[Start of Attachment]

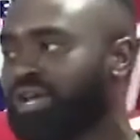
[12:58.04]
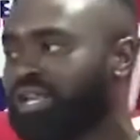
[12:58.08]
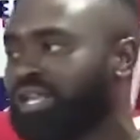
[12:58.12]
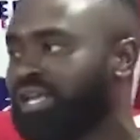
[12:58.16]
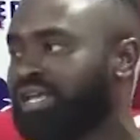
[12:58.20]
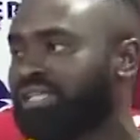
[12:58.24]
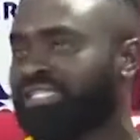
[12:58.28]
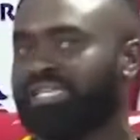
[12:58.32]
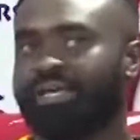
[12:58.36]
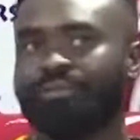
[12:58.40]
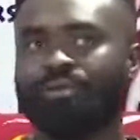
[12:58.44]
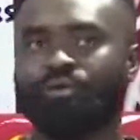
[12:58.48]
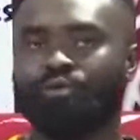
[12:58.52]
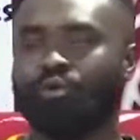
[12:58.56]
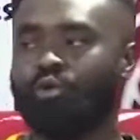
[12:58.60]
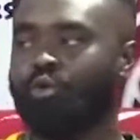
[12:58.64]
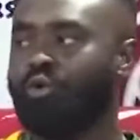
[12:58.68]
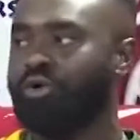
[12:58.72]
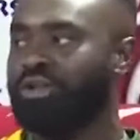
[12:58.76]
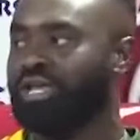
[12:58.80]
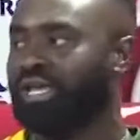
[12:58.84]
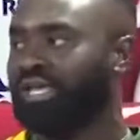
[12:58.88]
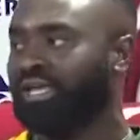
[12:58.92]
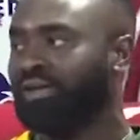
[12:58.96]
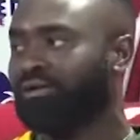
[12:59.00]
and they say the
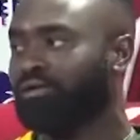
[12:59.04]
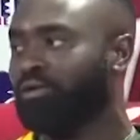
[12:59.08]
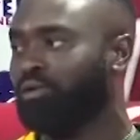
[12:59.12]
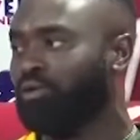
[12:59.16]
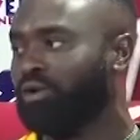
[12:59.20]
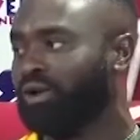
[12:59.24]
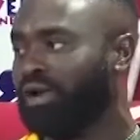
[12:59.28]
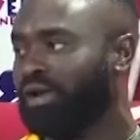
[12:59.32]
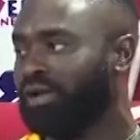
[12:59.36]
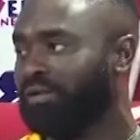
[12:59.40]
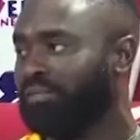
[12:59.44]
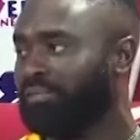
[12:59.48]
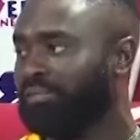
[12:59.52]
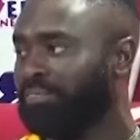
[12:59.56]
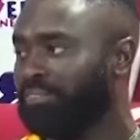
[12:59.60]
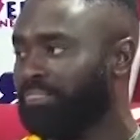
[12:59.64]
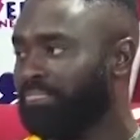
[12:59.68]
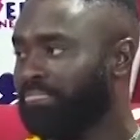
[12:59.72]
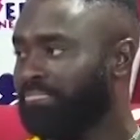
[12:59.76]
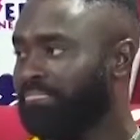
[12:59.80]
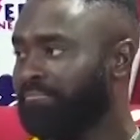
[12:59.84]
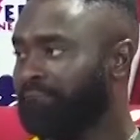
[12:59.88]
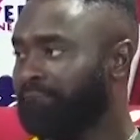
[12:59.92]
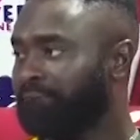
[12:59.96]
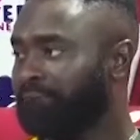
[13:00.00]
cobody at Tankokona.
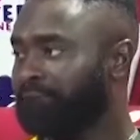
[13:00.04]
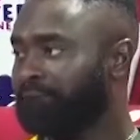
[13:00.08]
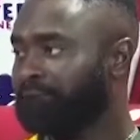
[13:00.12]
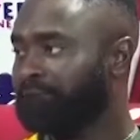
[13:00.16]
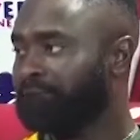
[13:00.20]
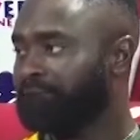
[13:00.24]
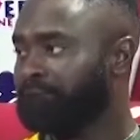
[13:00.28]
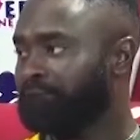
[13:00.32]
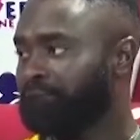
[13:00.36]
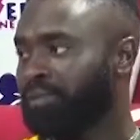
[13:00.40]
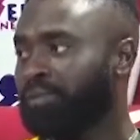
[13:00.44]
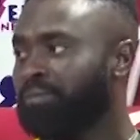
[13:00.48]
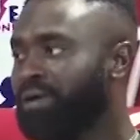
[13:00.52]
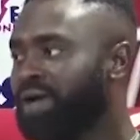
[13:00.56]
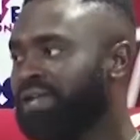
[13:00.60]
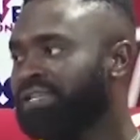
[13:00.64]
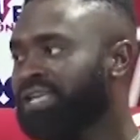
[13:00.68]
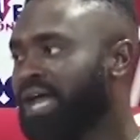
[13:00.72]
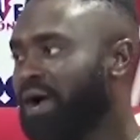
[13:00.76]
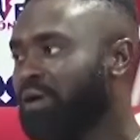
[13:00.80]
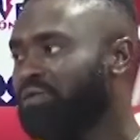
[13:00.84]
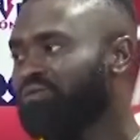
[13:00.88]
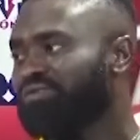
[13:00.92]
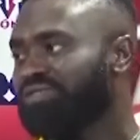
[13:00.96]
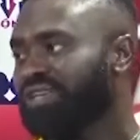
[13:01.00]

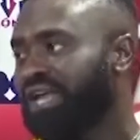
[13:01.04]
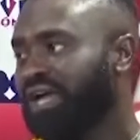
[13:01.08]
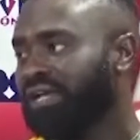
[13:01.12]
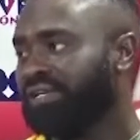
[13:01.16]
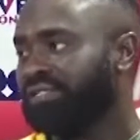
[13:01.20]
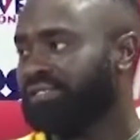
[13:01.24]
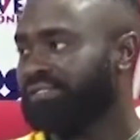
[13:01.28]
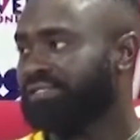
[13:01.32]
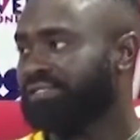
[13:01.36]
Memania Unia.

[End of Attachment]

From the entries above, write out every line without a single change, skipping the images.

OUTPUT OF THE EXERCISE:
[12:58.04]
[12:58.08]
[12:58.12]
[12:58.16]
[12:58.20]
[12:58.24]
[12:58.28]
[12:58.32]
[12:58.36]
[12:58.40]
[12:58.44]
[12:58.48]
[12:58.52]
[12:58.56]
[12:58.60]
[12:58.64]
[12:58.68]
[12:58.72]
[12:58.76]
[12:58.80]
[12:58.84]
[12:58.88]
[12:58.92]
[12:58.96]
[12:59.00]
and they say the
[12:59.04]
[12:59.08]
[12:59.12]
[12:59.16]
[12:59.20]
[12:59.24]
[12:59.28]
[12:59.32]
[12:59.36]
[12:59.40]
[12:59.44]
[12:59.48]
[12:59.52]
[12:59.56]
[12:59.60]
[12:59.64]
[12:59.68]
[12:59.72]
[12:59.76]
[12:59.80]
[12:59.84]
[12:59.88]
[12:59.92]
[12:59.96]
[13:00.00]
cobody at Tankokona.
[13:00.04]
[13:00.08]
[13:00.12]
[13:00.16]
[13:00.20]
[13:00.24]
[13:00.28]
[13:00.32]
[13:00.36]
[13:00.40]
[13:00.44]
[13:00.48]
[13:00.52]
[13:00.56]
[13:00.60]
[13:00.64]
[13:00.68]
[13:00.72]
[13:00.76]
[13:00.80]
[13:00.84]
[13:00.88]
[13:00.92]
[13:00.96]
[13:01.00]

[13:01.04]
[13:01.08]
[13:01.12]
[13:01.16]
[13:01.20]
[13:01.24]
[13:01.28]
[13:01.32]
[13:01.36]
Memania Unia.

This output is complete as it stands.